▶ [WORK TASK] Would you return the data exactly as given, except for its pictures?

(Beginning of SUPPLIED MATERIAL)

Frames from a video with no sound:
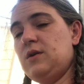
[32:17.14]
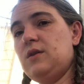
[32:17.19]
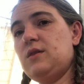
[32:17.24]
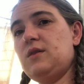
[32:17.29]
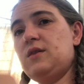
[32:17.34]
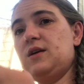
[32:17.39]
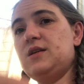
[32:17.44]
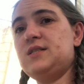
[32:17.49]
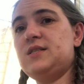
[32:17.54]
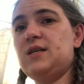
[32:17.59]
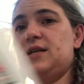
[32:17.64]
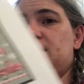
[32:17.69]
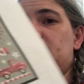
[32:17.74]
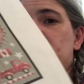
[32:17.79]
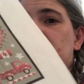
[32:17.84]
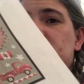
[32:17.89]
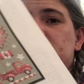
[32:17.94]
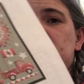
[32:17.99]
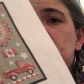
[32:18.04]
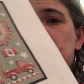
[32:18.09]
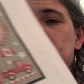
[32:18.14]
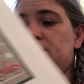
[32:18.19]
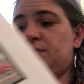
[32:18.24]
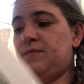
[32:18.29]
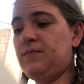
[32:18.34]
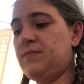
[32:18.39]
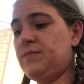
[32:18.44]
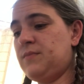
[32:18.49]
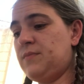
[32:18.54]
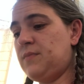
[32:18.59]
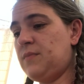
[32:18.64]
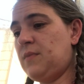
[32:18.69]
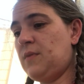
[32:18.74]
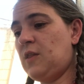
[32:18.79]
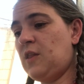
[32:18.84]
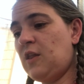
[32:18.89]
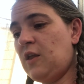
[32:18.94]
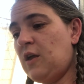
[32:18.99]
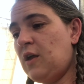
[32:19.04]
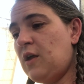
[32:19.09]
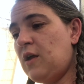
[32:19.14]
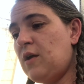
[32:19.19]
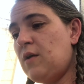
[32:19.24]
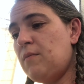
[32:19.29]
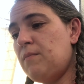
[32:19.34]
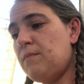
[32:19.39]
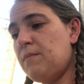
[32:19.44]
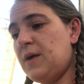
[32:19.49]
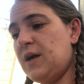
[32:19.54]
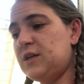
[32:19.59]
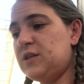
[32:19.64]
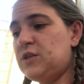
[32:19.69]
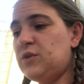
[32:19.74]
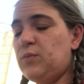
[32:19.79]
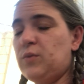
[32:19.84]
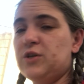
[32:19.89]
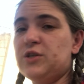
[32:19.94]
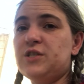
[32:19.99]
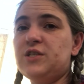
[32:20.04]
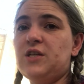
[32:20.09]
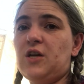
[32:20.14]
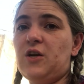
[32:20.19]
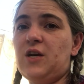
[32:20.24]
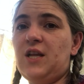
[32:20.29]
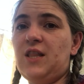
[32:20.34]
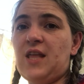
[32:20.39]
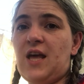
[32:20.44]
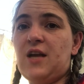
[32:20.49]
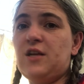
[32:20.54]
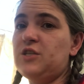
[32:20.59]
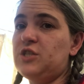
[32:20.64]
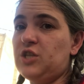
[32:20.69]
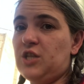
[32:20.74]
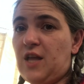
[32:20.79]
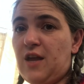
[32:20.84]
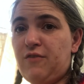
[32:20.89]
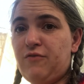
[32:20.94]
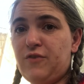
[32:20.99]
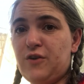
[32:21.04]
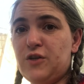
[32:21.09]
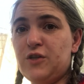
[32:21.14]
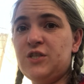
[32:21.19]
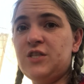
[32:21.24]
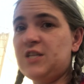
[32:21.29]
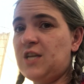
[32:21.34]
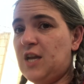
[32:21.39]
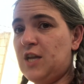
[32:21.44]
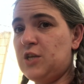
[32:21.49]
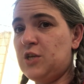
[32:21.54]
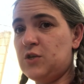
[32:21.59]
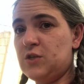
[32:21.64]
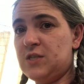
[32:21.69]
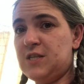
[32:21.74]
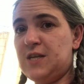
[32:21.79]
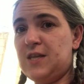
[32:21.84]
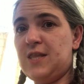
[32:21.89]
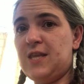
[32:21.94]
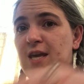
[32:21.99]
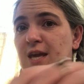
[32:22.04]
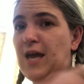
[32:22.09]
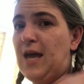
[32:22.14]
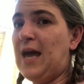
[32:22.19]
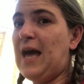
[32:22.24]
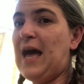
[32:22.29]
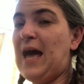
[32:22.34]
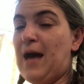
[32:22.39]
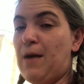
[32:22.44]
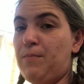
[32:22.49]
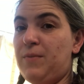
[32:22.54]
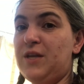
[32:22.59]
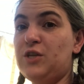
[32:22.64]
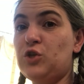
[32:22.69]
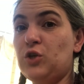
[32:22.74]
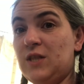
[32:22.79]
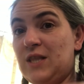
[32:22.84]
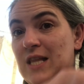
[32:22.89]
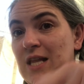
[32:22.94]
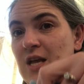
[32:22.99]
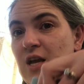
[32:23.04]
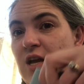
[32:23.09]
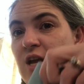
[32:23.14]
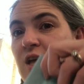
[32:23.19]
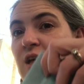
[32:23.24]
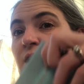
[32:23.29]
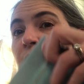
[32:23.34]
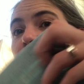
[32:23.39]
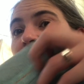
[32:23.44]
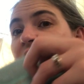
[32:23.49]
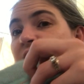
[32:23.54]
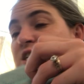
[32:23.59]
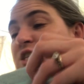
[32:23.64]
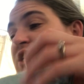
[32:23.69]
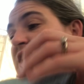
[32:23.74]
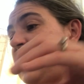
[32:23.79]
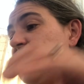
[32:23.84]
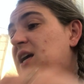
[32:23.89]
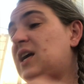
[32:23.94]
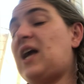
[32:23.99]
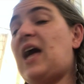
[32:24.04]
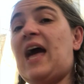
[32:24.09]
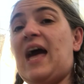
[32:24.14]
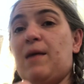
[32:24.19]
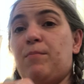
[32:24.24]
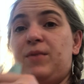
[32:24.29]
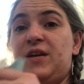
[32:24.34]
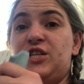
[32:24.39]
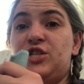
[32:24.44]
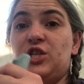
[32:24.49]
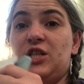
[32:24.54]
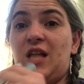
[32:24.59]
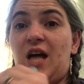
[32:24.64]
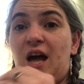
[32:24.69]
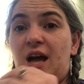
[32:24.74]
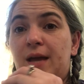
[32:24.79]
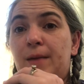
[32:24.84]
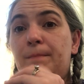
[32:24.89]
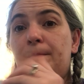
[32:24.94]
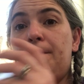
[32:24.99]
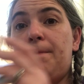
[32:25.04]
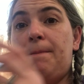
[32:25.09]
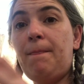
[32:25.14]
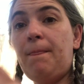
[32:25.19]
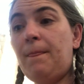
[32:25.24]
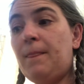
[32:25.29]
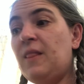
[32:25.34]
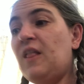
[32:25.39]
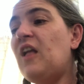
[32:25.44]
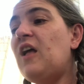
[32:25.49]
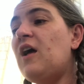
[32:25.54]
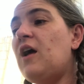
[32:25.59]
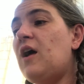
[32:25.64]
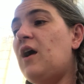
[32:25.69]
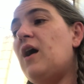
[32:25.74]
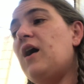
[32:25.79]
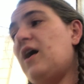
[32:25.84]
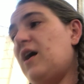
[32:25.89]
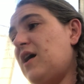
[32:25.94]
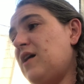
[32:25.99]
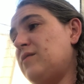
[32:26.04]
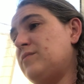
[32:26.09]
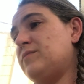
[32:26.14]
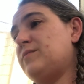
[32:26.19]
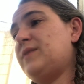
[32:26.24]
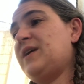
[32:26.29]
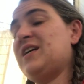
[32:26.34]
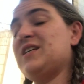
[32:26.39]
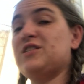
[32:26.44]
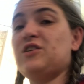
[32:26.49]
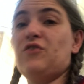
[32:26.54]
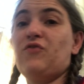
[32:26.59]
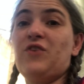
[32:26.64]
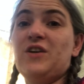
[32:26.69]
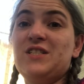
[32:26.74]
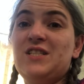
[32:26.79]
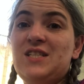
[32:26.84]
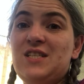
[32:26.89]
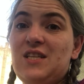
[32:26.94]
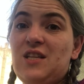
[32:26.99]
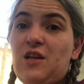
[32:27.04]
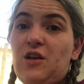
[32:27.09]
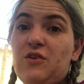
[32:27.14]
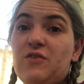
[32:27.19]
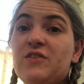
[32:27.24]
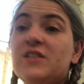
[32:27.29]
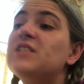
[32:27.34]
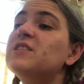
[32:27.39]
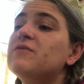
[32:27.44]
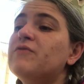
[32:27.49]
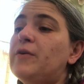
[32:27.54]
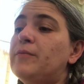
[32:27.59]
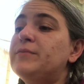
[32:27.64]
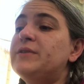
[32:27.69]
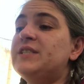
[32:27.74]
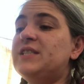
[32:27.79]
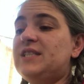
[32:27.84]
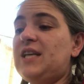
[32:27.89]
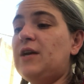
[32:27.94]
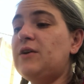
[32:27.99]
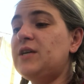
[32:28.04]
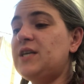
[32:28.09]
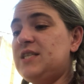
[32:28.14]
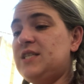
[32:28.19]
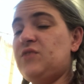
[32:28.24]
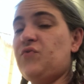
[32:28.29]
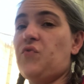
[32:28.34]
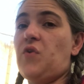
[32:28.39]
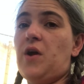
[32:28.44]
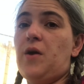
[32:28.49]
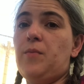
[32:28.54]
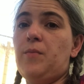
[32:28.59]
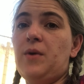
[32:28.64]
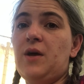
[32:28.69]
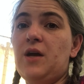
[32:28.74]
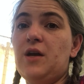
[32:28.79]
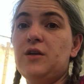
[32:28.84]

this and this, but we're starting that July 1st and using the hashtag Happy July, because our friends from Sarah's from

(End of SUPPLIED MATERIAL)

▶ [SOLUTION TO THE PROBLEM]
Frames from a video with no sound:
[32:17.14]
[32:17.19]
[32:17.24]
[32:17.29]
[32:17.34]
[32:17.39]
[32:17.44]
[32:17.49]
[32:17.54]
[32:17.59]
[32:17.64]
[32:17.69]
[32:17.74]
[32:17.79]
[32:17.84]
[32:17.89]
[32:17.94]
[32:17.99]
[32:18.04]
[32:18.09]
[32:18.14]
[32:18.19]
[32:18.24]
[32:18.29]
[32:18.34]
[32:18.39]
[32:18.44]
[32:18.49]
[32:18.54]
[32:18.59]
[32:18.64]
[32:18.69]
[32:18.74]
[32:18.79]
[32:18.84]
[32:18.89]
[32:18.94]
[32:18.99]
[32:19.04]
[32:19.09]
[32:19.14]
[32:19.19]
[32:19.24]
[32:19.29]
[32:19.34]
[32:19.39]
[32:19.44]
[32:19.49]
[32:19.54]
[32:19.59]
[32:19.64]
[32:19.69]
[32:19.74]
[32:19.79]
[32:19.84]
[32:19.89]
[32:19.94]
[32:19.99]
[32:20.04]
[32:20.09]
[32:20.14]
[32:20.19]
[32:20.24]
[32:20.29]
[32:20.34]
[32:20.39]
[32:20.44]
[32:20.49]
[32:20.54]
[32:20.59]
[32:20.64]
[32:20.69]
[32:20.74]
[32:20.79]
[32:20.84]
[32:20.89]
[32:20.94]
[32:20.99]
[32:21.04]
[32:21.09]
[32:21.14]
[32:21.19]
[32:21.24]
[32:21.29]
[32:21.34]
[32:21.39]
[32:21.44]
[32:21.49]
[32:21.54]
[32:21.59]
[32:21.64]
[32:21.69]
[32:21.74]
[32:21.79]
[32:21.84]
[32:21.89]
[32:21.94]
[32:21.99]
[32:22.04]
[32:22.09]
[32:22.14]
[32:22.19]
[32:22.24]
[32:22.29]
[32:22.34]
[32:22.39]
[32:22.44]
[32:22.49]
[32:22.54]
[32:22.59]
[32:22.64]
[32:22.69]
[32:22.74]
[32:22.79]
[32:22.84]
[32:22.89]
[32:22.94]
[32:22.99]
[32:23.04]
[32:23.09]
[32:23.14]
[32:23.19]
[32:23.24]
[32:23.29]
[32:23.34]
[32:23.39]
[32:23.44]
[32:23.49]
[32:23.54]
[32:23.59]
[32:23.64]
[32:23.69]
[32:23.74]
[32:23.79]
[32:23.84]
[32:23.89]
[32:23.94]
[32:23.99]
[32:24.04]
[32:24.09]
[32:24.14]
[32:24.19]
[32:24.24]
[32:24.29]
[32:24.34]
[32:24.39]
[32:24.44]
[32:24.49]
[32:24.54]
[32:24.59]
[32:24.64]
[32:24.69]
[32:24.74]
[32:24.79]
[32:24.84]
[32:24.89]
[32:24.94]
[32:24.99]
[32:25.04]
[32:25.09]
[32:25.14]
[32:25.19]
[32:25.24]
[32:25.29]
[32:25.34]
[32:25.39]
[32:25.44]
[32:25.49]
[32:25.54]
[32:25.59]
[32:25.64]
[32:25.69]
[32:25.74]
[32:25.79]
[32:25.84]
[32:25.89]
[32:25.94]
[32:25.99]
[32:26.04]
[32:26.09]
[32:26.14]
[32:26.19]
[32:26.24]
[32:26.29]
[32:26.34]
[32:26.39]
[32:26.44]
[32:26.49]
[32:26.54]
[32:26.59]
[32:26.64]
[32:26.69]
[32:26.74]
[32:26.79]
[32:26.84]
[32:26.89]
[32:26.94]
[32:26.99]
[32:27.04]
[32:27.09]
[32:27.14]
[32:27.19]
[32:27.24]
[32:27.29]
[32:27.34]
[32:27.39]
[32:27.44]
[32:27.49]
[32:27.54]
[32:27.59]
[32:27.64]
[32:27.69]
[32:27.74]
[32:27.79]
[32:27.84]
[32:27.89]
[32:27.94]
[32:27.99]
[32:28.04]
[32:28.09]
[32:28.14]
[32:28.19]
[32:28.24]
[32:28.29]
[32:28.34]
[32:28.39]
[32:28.44]
[32:28.49]
[32:28.54]
[32:28.59]
[32:28.64]
[32:28.69]
[32:28.74]
[32:28.79]
[32:28.84]

this and this, but we're starting that July 1st and using the hashtag Happy July, because our friends from Sarah's from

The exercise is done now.